אדון השלוםמלך שהשלום שלו עושה שלום ובורא את הכל:

“May it be Your will to put an end to war and bloodshed on earth, and to spread a great and wonderful peace over the whole world, ‘so that nation shall not lift up sword against nation, neither shall they learn war anymore.’ (Isaiah 2:4)

יהי רצון מלפניךשתבטל מלחמות ושפיכות דמים מן העולם ותמשיך שלום גדול ונפלא בעולם ולא ישא גוי אל גוי חרב ולא ילמדו עוד מלחמה“:

“Help us and save us all, and let us cling tightly to the virtue of peace. Let there be a truly great peace between every person and their fellow, and between husband and wife, and let there be no discord between any people even in their hearts.

עזרנו והושיענו כולנו שניזכה תמיד לאחוז במידת השלוםויהיה שלום גדול באמת בין כל אדם לחברוובין איש לאשתו ולא יהיה שום מחלוקת אפילו בלב בין כל בני אדם:

“And may it be that all people love peace and pursue peace, always in truth and with wholeheartedness, without holding on to any disputes ever again which would divide us against each other.

ויהיה כל אדם אוהב שלום ורודף שלום תמיד באמת ובלב שלםולא נחזיק במחלוקת כלל לעולם ואפילו נגד החולקים עלינו:


“Let us never shame any person on earth, great or small.

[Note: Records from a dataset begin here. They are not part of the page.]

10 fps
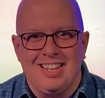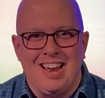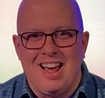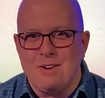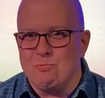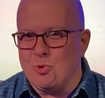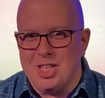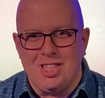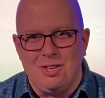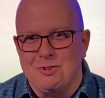that I'm
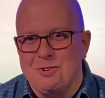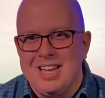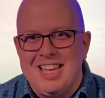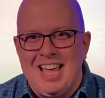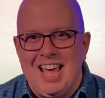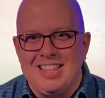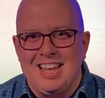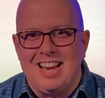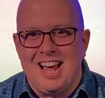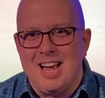with you and
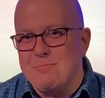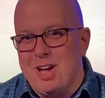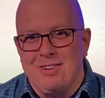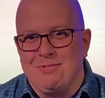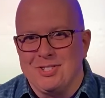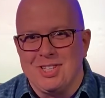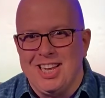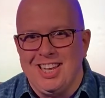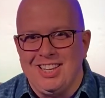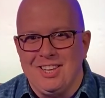that I'm not
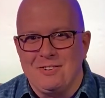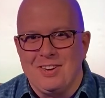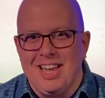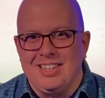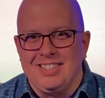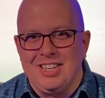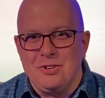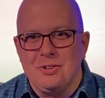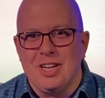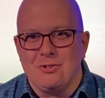forsaking you, and
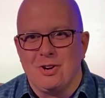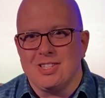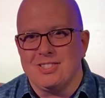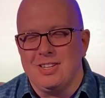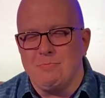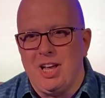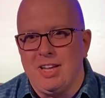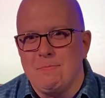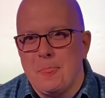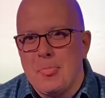you can trust in me.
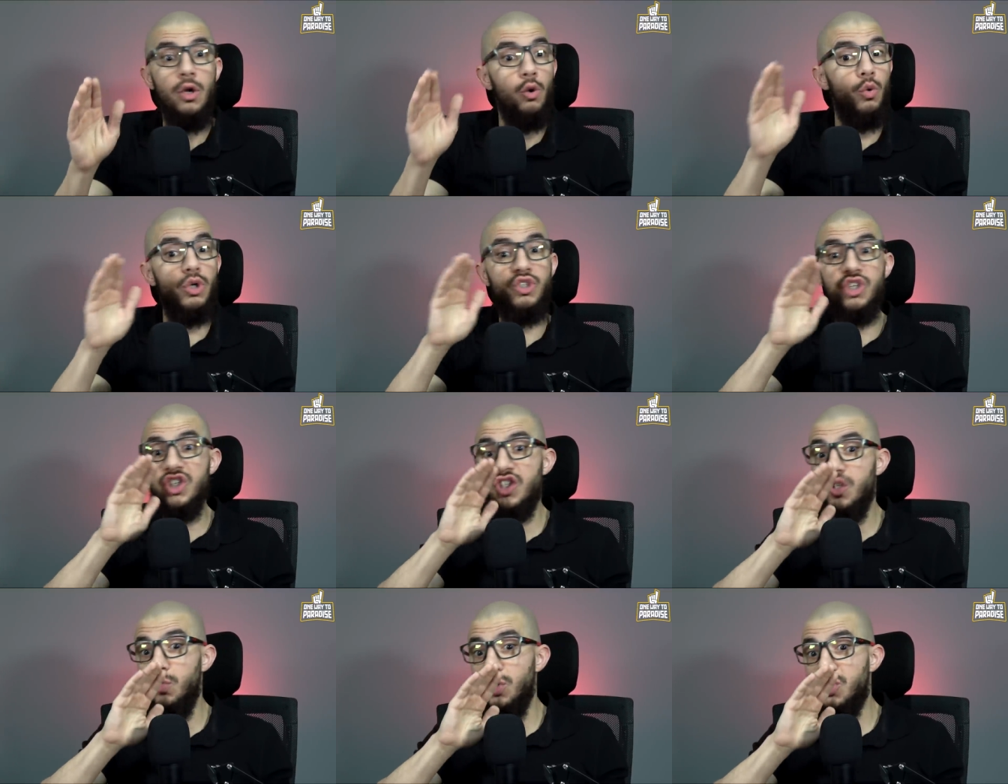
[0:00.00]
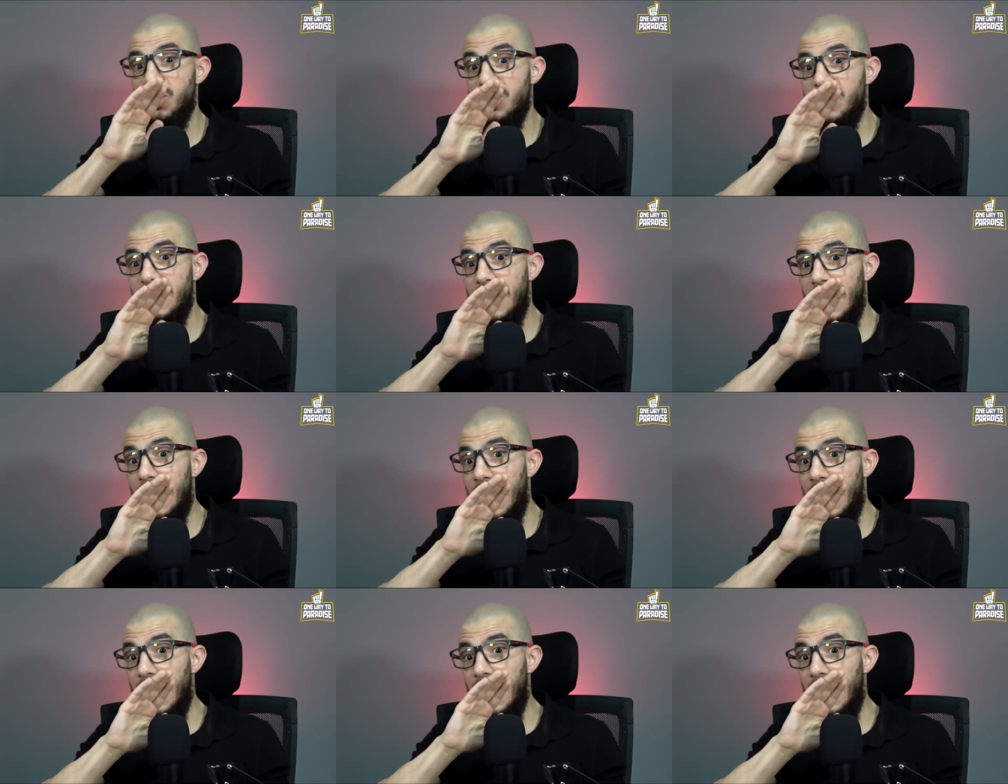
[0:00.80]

which is, which is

May it be granted unto us to fulfill Your Commandment to ‘Love thy neighbor as thyself,’ (Leviticus 19:18) with all our hearts and souls and bodies and possessions.

ולא נבייש שום אדם בעולם מקטן ועד גדול ונזכה לקיים באמת מצוות ואהבת לרעך כמוך“, בכל לב וגוף ונפש וממון:

“And let it come to pass in our time as it is written, ‘And I will give peace in the land, and you shall lie down and none shall make you afraid. I will drive the wild beasts from the land, and neither shall the sword go through your land.’ (Leviticus 26:6)

ויקוים בנו מקרא שכתוב ונתתי שלום בארץ ושכבתם ואין מחריד והשבתי חיה רעה מן הארץ וחרב לא תעבור בארצכם:

יי שלוםברכנו בשלום

“Adonai who is peace, bless us with peace!”

 

Reb Nachman taught one more thing.

All strife is identical. The friction within a family is a counterpart of the wars between nations. Each person in a household is the counterpart of a world power, and their quarrels are the wars between those powers. The traits of each nation are also reflected in these individuals. Some nations are known for anger, others for bloodthirstiness. Each one has its particular trait. The counterparts of these traits are found in each household. (Sichot HaRan 77)

May we seek and find peace, and may we start by seeking and finding it within our own sacred places of the heart.